Le 2 décembre, elle a été estomaquée de recevoir une lettre l’avertissant d’une augmentation de 235$ de son loyer, et du fait que l’électricité et le chauffage ne seraient plus couverts par le paiement mensuel, sans plus de détails.

Véronique LeBlanc, une infirmière immatriculée, est étudiante à temps plein en maîtrise des services de santé à l’Université de Moncton et elle n’a pas d’emploi. Son seul revenu provient de ses prêts étudiants, qui ne seront pas ajustés cette année en fonction de son nouveau loyer.

Ayant contacté Énergie NB pour avoir une idée du coût de l’électricité et du chauffage dans son appartement, elle calcule que ce coût, en plus de l’augmentation du loyer, équivaut à une dépense supplémentaire d’environ 435$ par mois.

«(Le loyer était) quelque chose qui restait stable. On comprend qu’avec la situation de la COVID-19, les loyers peuvent augmenter, mais on ne s’attendait pas à un gros (bond), on croyait qu’on allait peut-être avoir une augmentation d’une centaine de dollars. Il faut recalculer tous nos budgets», dit-elle en qualifiant des hausses si élevées de «ridicules».

Exceptionnellement et à la demande de l’étudiante, l’Acadie Nouvelle a accepté de ne pas nommer ou contacter le propriétaire de son logement pour éviter d’empirer une situation déjà tendue.
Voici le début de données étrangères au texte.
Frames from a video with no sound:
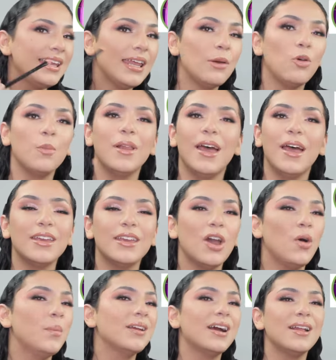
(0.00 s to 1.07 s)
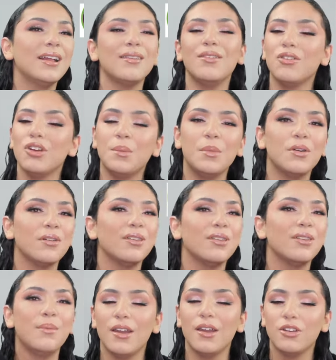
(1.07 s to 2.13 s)
and we're applying it. Oh my God, so creamy or so
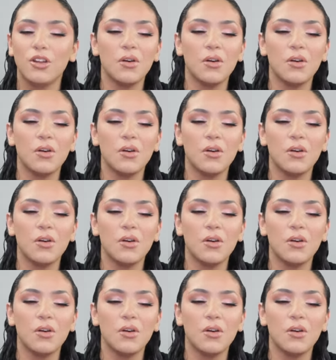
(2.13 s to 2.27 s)
bad,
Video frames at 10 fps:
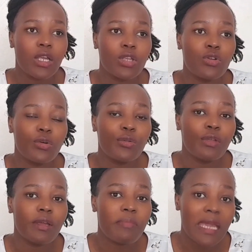you know,
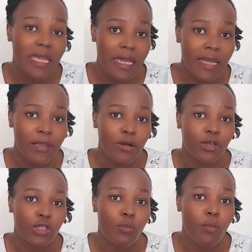they pay a
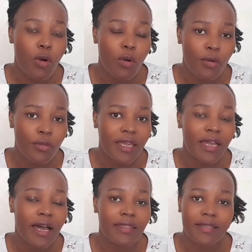lot more
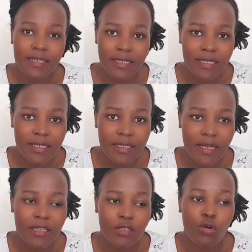than other cities,
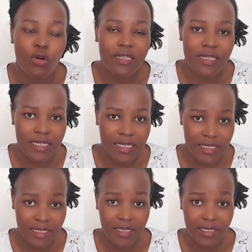small
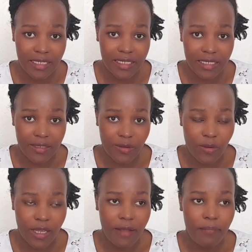cities,
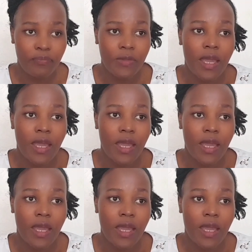okay?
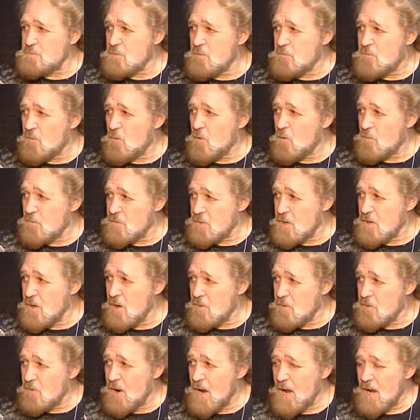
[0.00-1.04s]
before with
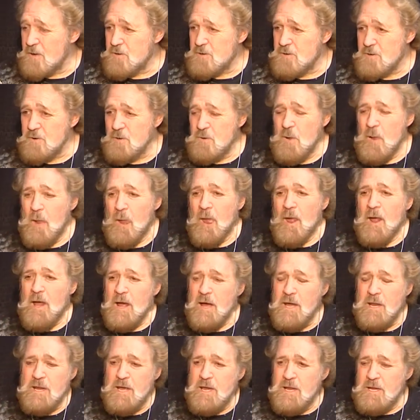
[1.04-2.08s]
another actor,
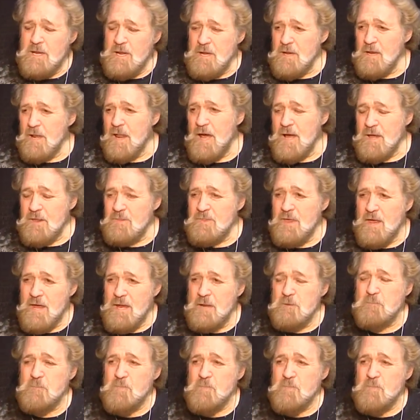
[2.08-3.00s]
and he didn't like that.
L’avis d’augmentation de loyer envoyé à Véronique LeBlanc. – Capture d’écran

Peu de protections

Au Nouveau-Brunswick, aucune loi ne plafonne l’augmentation des loyers, et aucune protection supplémentaire n’existe pour les locataires en temps de pandémie.

Une interdiction d’expulser des locataires s’ils ne paient pas leur loyer figurait dans la déclaration de l’état d’urgence du Nouveau-Brunswick depuis le 19 mars, mais cette protection a été retirée le 31 mai.

L’augmentation de loyer de Véronique LeBlanc n’est pas isolée. D’autres médias ont rapporté plusieurs augmentations de loyers de plusieurs centaines de dollars dans le Grand Moncton et ailleurs au cours des derniers mois.

À cause de la pandémie, la Nouvelle-Écosse a mis en place un plafond de 2% par année pour l’augmentation des loyers. La Colombie-Britannique, elle, a prolongé son gel des loyers jusqu’en juillet 2021.

Mais le premier ministre Blaine Higgs doute de la nécessité de protections similaires au N.-B.

Lors d’un point de presse sur la COVID-19 jeudi, le premier ministre a dit qu’il voulait comprendre «les faits de la situation» avant de réagir avec une politique «qui a peut-être été nécessaire ailleurs mais qui ne l’est peut-être pas ici.»

Il a aussi mentionné que le nombre de demandes d’expulsion de logement était bas cette année – le nombre était de 1688 en 2018, de 2518 en 2019 et de 1525 pour les 10 premiers mois de 2020.

Il n’a toutefois pas rappelé que les expulsions pour loyer impayé étaient interdites du 19 mars au 31 mai 2020, et que ce chiffre ne couvre donc que 7 mois de l’année et des poussières. Cela ne comprend pas non plus les «rénovictions», soit l’expulsion de locataires dans le but de rénover l’appartement.

Blaine Higgs a dit qu’il s’attend à ce que les propriétaires de logements «fassent la bonne chose» pendant la pandémie.

Il a dit avoir discuté avec des propriétaires de logement, qui lui ont dit que les augmentations de loyer sont généralement basses.